What this task involves
Omit all pictures and transcribe only the lines in the entries below that run from the line with "[00:00:00.00 to 00:00:01.07]" through the line with "Verbatim transcript: they".
** Opening Provided data block **
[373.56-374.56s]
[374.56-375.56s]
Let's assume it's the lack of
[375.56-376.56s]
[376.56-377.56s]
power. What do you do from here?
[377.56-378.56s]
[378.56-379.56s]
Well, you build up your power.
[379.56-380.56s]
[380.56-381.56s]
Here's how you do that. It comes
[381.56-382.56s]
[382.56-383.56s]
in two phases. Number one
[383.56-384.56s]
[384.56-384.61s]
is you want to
** Closing Provided data block **
** Opening Provided data block **
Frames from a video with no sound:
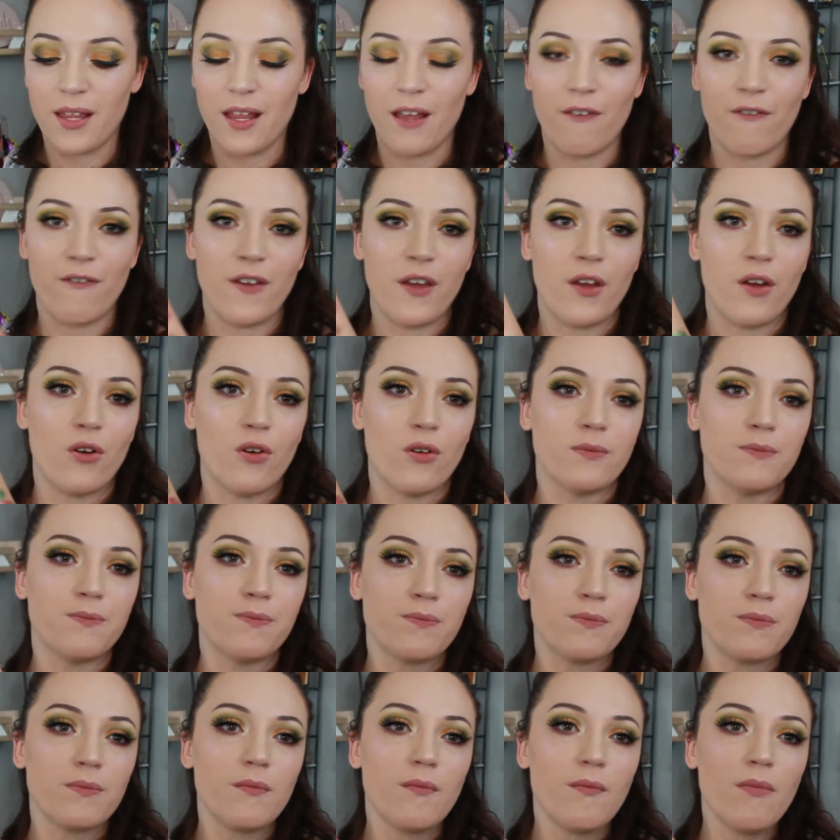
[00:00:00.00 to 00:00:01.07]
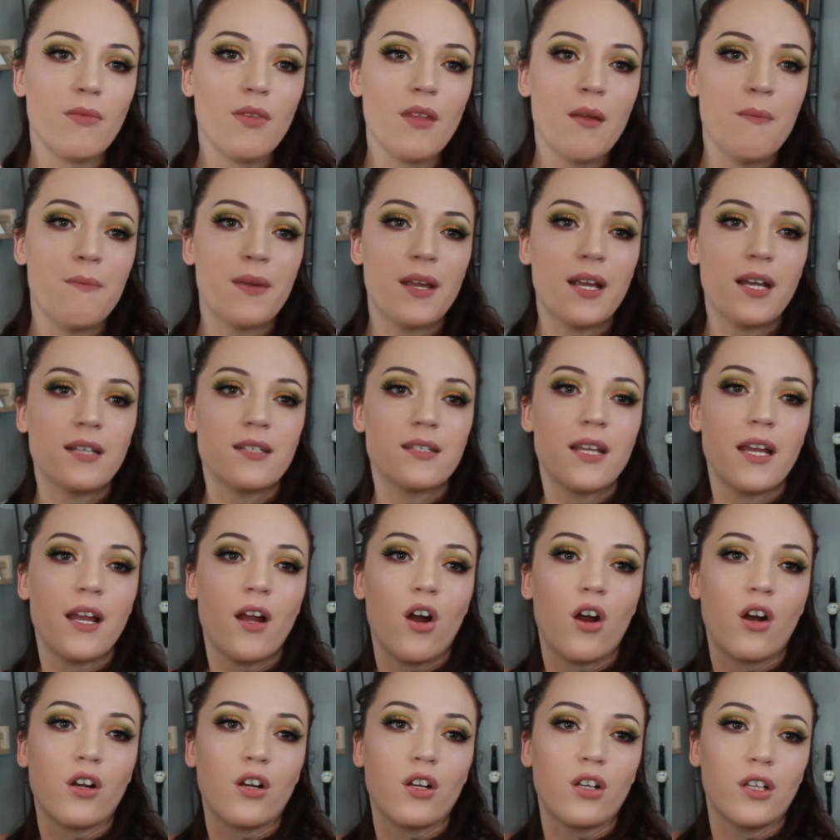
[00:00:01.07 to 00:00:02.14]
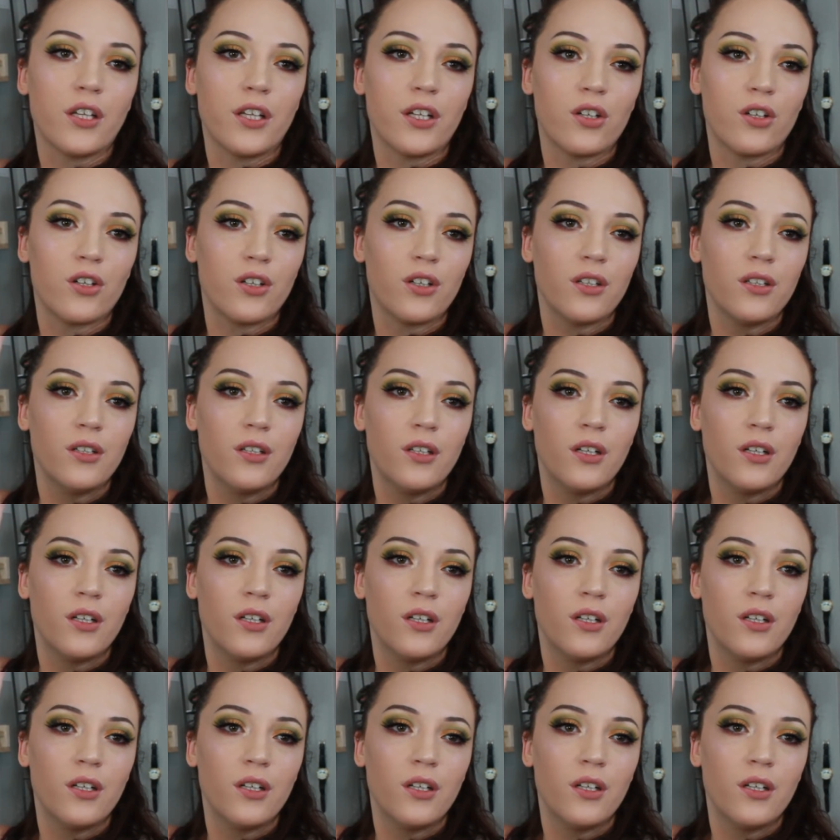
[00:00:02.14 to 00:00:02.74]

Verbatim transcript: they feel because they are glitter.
** Closing Provided data block **
** Opening Provided data block **
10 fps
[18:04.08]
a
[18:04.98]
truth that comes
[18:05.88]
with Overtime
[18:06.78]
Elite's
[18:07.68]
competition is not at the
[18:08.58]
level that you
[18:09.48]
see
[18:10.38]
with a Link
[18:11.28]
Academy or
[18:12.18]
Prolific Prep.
** Closing Provided data block **
Expected answer
[00:00:00.00 to 00:00:01.07]
[00:00:01.07 to 00:00:02.14]
[00:00:02.14 to 00:00:02.74]

Verbatim transcript: they feel because they are glitter.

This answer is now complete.